L’homme s’appelle Csanad Szegedi. Il y a un peu plus d’un an, il n’y avait pas plus antisémite que lui. En tant que chef de Jobbik, parti d’extrême droite et nationaliste hongrois, lié au néo- nazisme. Szegedi fut également l’un des fondateurs de la Garde hongroise néo-fasciste en 2007. Les membres de cette garde portaient des uniformes noirs, tout comme le Parti pro-nazi des Croix Fléchées, qui gouverna la Hongrie à la fin de la Seconde Guerre mondiale. Enfin, il fut élu au parlement européen en 2009, se présentant à l’ouverture de la session revêtu de l’uniforme de la garde hongroise. Il vanta alors l’héritage glorieux des anciennes tribus magyares et dénonca le “dépeçage criminel” de la Grande Hongrie après la Première Guerre mondiale, lors du traité de Trianon. A ses yeux “une finance internationale” menaçait par ailleurs l’avenir économique de la Hongrie.
En juin 2012, il fit une découverte qui allait tout changer. Il apprit que sa grand-mère maternelle, Magdolna Klein, était juive et déportée d’Auschwitz. Donc, il était juif. Stupeur générale au parti. Mais pas vraiment pour Szegedi lui-même. En réalité il le savait depuis 2010, et avait semble-t-il tenté de payer pour que le secret ne soit pas divulgué. Au début, la révélation n’a pas eu beaucoup de conséquences. Le parti ne l’a pas exclu, voulant même le garder comme membre pour faire taire les accusations d’antisémitisme. Il n’a démissionné qu’en 2012, voulant “parler à sa grand-mère de son judaïsme”, qu’elle-même a caché.
Selon le journal allemand Welt am Sonntag, Magdolna s’est ouverte à son petit-fils, a parlé de sa vie et de la manière dont elle fut envoyée à Auschwitz, où sa famille a été anéantie.
“J’ai été choqué. Tout d’abord parce que j’ai réalisé que l’Holocauste a réellement eu lieu”, déclara Szegedi.

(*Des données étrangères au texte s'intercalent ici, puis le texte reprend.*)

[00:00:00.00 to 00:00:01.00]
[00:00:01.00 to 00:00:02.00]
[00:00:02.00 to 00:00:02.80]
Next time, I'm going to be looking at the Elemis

Il en fut bouleversé, et cette conversation l’a décidé à pratiquer le judaïsme et visiter Auschwitz. Le rabbin Shlomo Koves l’a aidé à comprende sa nouvelle réligion. Non sans avoir hésité, car Szegedi fut tout de même l’un des leaders de Jobbik.
“J’étais assis en face d’une personne brisée qui avait compris ce qu’il avait fait et en était venu à une situation où il se disait qu’il devait changer, mais il ne savait pas comment”, explique le rabbin. Szegedi lui, s’est senti renaître, mange désormais kasher et pratique le shabbat. Il étudie également l’hébreu et essaie même de se familiariser avec le Talmud. Le plus dur semble être l’abandon du porc pour cet Hongrois grand amateur de saucisses et autres charcuteries.

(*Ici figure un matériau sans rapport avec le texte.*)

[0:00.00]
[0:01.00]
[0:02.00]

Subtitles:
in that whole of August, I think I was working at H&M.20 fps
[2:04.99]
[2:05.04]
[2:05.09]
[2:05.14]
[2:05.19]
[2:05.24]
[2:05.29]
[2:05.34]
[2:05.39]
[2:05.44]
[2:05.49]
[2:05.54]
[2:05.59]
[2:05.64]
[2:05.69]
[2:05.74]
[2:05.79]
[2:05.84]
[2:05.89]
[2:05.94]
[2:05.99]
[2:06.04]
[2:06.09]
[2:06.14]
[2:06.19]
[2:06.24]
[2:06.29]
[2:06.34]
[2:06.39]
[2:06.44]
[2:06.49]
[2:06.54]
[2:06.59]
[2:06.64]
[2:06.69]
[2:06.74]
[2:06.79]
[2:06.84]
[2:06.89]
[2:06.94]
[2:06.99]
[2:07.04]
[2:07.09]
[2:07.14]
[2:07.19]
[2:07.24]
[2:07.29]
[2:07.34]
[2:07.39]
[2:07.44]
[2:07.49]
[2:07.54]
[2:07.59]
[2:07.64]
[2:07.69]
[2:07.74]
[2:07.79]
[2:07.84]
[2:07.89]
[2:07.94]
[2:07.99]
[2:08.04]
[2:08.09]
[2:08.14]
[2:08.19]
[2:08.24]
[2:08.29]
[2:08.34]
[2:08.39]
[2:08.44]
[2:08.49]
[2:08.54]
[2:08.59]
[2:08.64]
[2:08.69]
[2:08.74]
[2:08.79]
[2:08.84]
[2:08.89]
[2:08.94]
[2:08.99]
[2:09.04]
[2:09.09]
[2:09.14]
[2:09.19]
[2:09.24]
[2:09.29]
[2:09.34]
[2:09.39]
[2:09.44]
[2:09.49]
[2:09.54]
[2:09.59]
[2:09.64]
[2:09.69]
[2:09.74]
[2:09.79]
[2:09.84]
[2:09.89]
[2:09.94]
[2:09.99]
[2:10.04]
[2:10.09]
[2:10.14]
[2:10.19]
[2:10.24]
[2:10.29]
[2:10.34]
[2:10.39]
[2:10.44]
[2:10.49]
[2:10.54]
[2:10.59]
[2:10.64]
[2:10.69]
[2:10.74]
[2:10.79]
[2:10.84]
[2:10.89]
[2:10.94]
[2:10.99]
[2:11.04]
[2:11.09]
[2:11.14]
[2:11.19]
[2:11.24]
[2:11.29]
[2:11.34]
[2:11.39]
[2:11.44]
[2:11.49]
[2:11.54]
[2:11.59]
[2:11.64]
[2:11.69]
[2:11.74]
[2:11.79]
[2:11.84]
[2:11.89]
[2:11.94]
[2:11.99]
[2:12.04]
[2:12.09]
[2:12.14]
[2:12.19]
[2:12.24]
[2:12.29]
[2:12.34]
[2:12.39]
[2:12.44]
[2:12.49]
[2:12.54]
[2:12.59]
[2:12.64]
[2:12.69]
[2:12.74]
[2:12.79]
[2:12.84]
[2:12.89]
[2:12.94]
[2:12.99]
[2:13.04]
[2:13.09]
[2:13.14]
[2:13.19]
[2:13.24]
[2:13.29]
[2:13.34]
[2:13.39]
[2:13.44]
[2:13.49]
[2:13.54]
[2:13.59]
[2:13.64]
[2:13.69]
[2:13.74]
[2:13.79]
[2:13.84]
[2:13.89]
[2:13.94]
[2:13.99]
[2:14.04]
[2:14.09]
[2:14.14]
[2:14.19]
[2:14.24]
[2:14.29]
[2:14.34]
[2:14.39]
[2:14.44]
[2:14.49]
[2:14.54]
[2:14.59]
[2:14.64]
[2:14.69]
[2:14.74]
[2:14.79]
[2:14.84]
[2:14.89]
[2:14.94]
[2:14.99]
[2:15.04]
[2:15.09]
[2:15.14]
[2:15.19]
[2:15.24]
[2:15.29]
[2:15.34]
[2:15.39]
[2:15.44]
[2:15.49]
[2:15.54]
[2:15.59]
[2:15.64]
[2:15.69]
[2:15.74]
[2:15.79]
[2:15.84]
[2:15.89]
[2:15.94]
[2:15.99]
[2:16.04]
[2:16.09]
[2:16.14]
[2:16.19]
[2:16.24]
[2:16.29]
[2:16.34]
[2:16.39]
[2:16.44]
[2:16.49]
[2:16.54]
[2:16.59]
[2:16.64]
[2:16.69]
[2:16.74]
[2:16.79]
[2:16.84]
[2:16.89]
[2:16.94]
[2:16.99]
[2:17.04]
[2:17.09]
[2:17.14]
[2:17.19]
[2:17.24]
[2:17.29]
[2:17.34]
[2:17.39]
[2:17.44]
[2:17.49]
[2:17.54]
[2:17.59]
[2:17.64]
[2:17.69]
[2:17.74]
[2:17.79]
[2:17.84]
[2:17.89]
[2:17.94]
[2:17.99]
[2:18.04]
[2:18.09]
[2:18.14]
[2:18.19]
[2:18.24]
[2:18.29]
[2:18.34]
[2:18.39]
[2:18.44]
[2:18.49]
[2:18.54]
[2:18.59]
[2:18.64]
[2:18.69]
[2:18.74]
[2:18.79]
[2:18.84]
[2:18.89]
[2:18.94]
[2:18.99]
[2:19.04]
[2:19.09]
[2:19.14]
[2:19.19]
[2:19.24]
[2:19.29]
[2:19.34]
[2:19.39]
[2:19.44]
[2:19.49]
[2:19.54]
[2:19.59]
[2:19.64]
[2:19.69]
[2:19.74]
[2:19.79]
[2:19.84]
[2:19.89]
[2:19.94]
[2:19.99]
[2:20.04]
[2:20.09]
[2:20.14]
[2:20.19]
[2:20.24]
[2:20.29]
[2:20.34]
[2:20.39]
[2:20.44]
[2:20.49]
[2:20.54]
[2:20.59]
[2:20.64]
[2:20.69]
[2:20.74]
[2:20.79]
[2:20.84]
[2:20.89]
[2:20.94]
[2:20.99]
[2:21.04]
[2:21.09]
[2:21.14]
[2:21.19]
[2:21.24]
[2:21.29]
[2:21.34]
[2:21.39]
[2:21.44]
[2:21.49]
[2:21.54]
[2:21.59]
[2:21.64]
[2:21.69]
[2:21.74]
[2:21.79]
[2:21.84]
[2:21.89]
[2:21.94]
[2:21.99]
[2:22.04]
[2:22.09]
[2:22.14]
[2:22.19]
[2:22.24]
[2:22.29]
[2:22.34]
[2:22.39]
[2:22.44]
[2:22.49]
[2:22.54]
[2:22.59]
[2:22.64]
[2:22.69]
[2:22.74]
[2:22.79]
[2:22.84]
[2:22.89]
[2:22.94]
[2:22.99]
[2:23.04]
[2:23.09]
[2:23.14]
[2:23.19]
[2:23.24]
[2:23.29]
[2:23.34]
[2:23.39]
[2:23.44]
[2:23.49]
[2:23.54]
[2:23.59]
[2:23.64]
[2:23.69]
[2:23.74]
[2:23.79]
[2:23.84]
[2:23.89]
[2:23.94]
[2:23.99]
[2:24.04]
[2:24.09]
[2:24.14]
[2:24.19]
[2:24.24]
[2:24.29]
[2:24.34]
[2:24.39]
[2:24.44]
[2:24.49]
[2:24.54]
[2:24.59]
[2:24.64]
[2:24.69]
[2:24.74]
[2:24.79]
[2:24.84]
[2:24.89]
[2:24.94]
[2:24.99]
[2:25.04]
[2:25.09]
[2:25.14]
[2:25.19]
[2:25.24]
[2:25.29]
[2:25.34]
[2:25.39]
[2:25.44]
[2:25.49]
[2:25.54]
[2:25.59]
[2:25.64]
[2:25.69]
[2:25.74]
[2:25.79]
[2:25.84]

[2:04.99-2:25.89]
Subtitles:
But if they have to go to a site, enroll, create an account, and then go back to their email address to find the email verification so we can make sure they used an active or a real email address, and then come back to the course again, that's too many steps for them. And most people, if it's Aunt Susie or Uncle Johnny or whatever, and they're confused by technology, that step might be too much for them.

La “conversion” prit son temps, mais Szegedi est en fait tombé amoureux du judaïsme. En faisant d’autres recherches, il découvrit que son grand-père était juif aussi. Celui-ci avait été marié auparavent, et sa femme et ses deux filles périrent à Auschwitz. Il se maria avec Magdolna lors d’une céremonie ultraorthodoxe après la guerre, mais par la suite le couple prit ses distances avec la réligion. La mère de Szegedi savait, mais ne devait surtout rien dire, de crainte d’un nouvel Auschwitz.
Csanad Szegedi, lui découvre un nouveau monde. Il est même allé à Yad Vaschem. Et, surtout, il a demandé pardon pour ses anciennes déclarations antisémites. Il n’est jamais trop tard.
Pour rappel: en 1941, 825 000 Juifs vivaient en Hongrie, dont 100 000 convertis ou chrétiens d’ascendance juive. 501 500 déportés à Auschwitz ou envoyés au Service du Travail des armées périrent. Seuls 116 500 juifs sont revenus des camps. 119 000, restés à Budapest, ont survécu.